Já estamos cansados de ouvir falar dos escândalos de pedofilia envolvendo padres católicos, e já não nos causam sequer estranheza. Isto diz-nos muito mais quando os casos se passam entre o clero português, mas o problema é extensivo à Igreja em todo o mundo. Como é sabido a Igreja Católica obriga os seus cléricos a fazer um voto de castidade, e os escândalos cada vez mais numerosos e evidentes são por vezes tratados como sendo “uma crise de vocações”. O recente caso do vice-reitor do seminário menor do Fundão, alegadamente "um bom homem acima de qualquer suspeita" é mais um exemplo que algo vai podre no reino do catolicismo.

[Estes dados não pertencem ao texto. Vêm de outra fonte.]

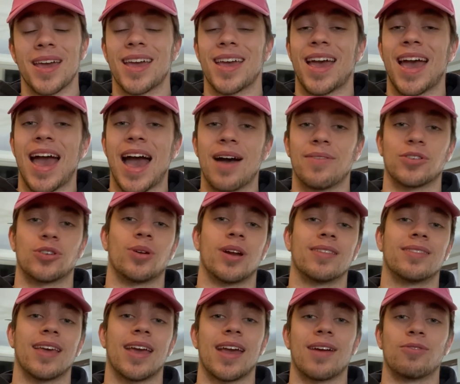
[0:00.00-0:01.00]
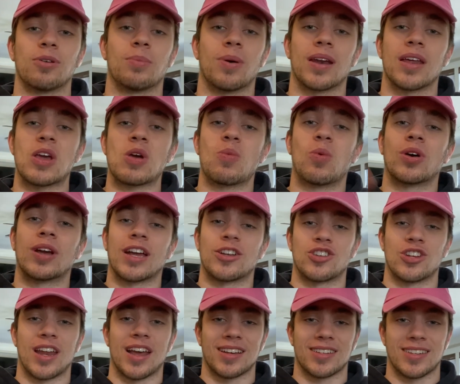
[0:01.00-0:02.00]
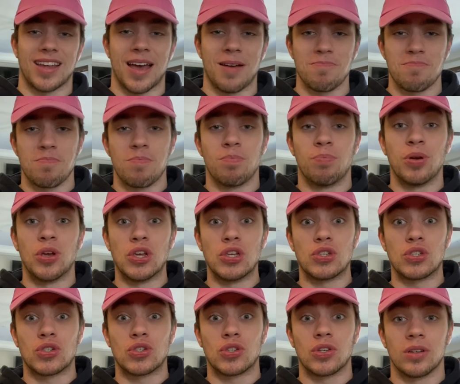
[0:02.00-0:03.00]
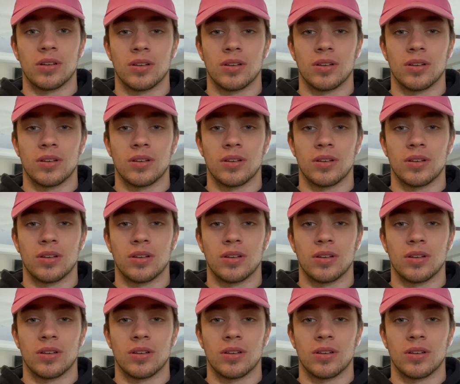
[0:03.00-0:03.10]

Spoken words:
Have a great day, everybody. We'll catch you next time. Peace.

Ora bem, em primeiro lugar é preciso deixar claro que nem todos os padres católicos são pedófilos ou manifestam alguma tendência nesse sentido, e alguns, muitos mesmo, cumprirão o tal voto de castidade. Cada caso é um caso, mas o que também parece ser um facto indesmentível é que a vocação parece estar a ser aproveitada como terreno de caça para predadores sexuais e pedófilos inatos.

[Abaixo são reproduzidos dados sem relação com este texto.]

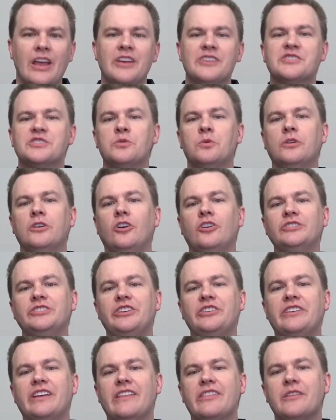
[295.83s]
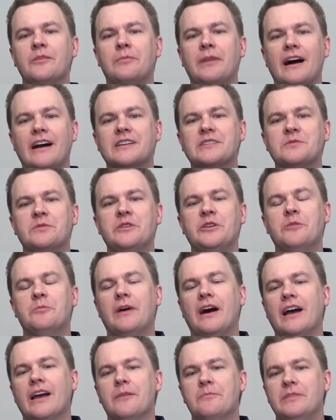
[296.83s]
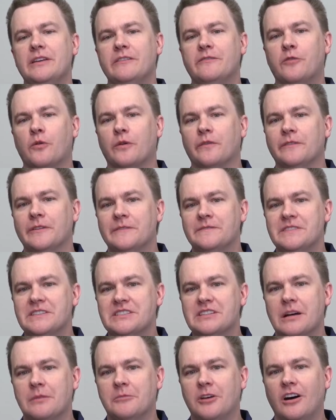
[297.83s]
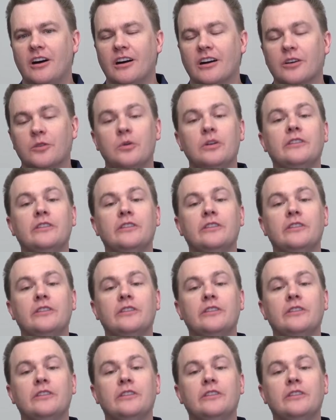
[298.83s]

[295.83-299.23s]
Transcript: So what all do you get in the box when you buy a B four fifty Tomahawk?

O problema não é de hoje, e a violação das regras do celibato tem uma história milenar, bem documentada e acompanhada de um extensivo rol de boatos e até anedotas. Os conventos são tão conhecidos pela doçaria como pelo anedotário. Os padres católicos, bispos, frades, monges, freiras e afins não têm nenhuma característica sobrenatural que os torne imunes à tentação da carne, e se alguns não prevaricam ou nunca prevaricaram, isto deve-se à disciplina férrea a que se impuseram, ou à força das suas convicções, da sua fé, aquilo que lhe quiserem chamar. E mesmo estes são muitas vezes vítimas dos restantes, dos mais “frágeis”, para ser simpático.
É complicado discutir este tema com quem é católico e crente. Já o fiz no passado, de forma mais superficial, e fui acusado de “má vontade” contra a Igreja Católica, e de aproveitar algumas notícias para relativizar a importância da Igreja na sociedade, e no papel importante que desempenha na assistência aos mais fracos e tudo isso. Não sendo católico mas tendo crescido num país católico, tive uma educação marcadamente baseada nos princípios cristãos. Portanto compreendo que custe aos devotos duvidar da idoneidade dos intérpretes da sua religião. Mas infelizmente é o que acontece cada vez mais.
A questão que temos que colocar perante estas tristes evidências que são cada vez mais notícia é a seguinte: vale mesmo a pena confiar cegamente em alguém que é uma pessoa igual a nós, dotado exactamente da mesma capacidade de errar e das mesmas fraquezas? Será que ainda há quem acredite que um religioso é mais que nós, que é um “santo” acima de todas as suspeitas, mesmo que desempenhe de forma imaculada as restantes funções sacerdotais? Deverá este crime ser tratado de forma diferente quando envolve o clero? Porque é que alguns pedófilos ficam em prisão domicilária e não preventiva, como os restantes, pelo facto de estarem debaixo da capa da Igreja? E isto perante elementos de prova igualmente válidos?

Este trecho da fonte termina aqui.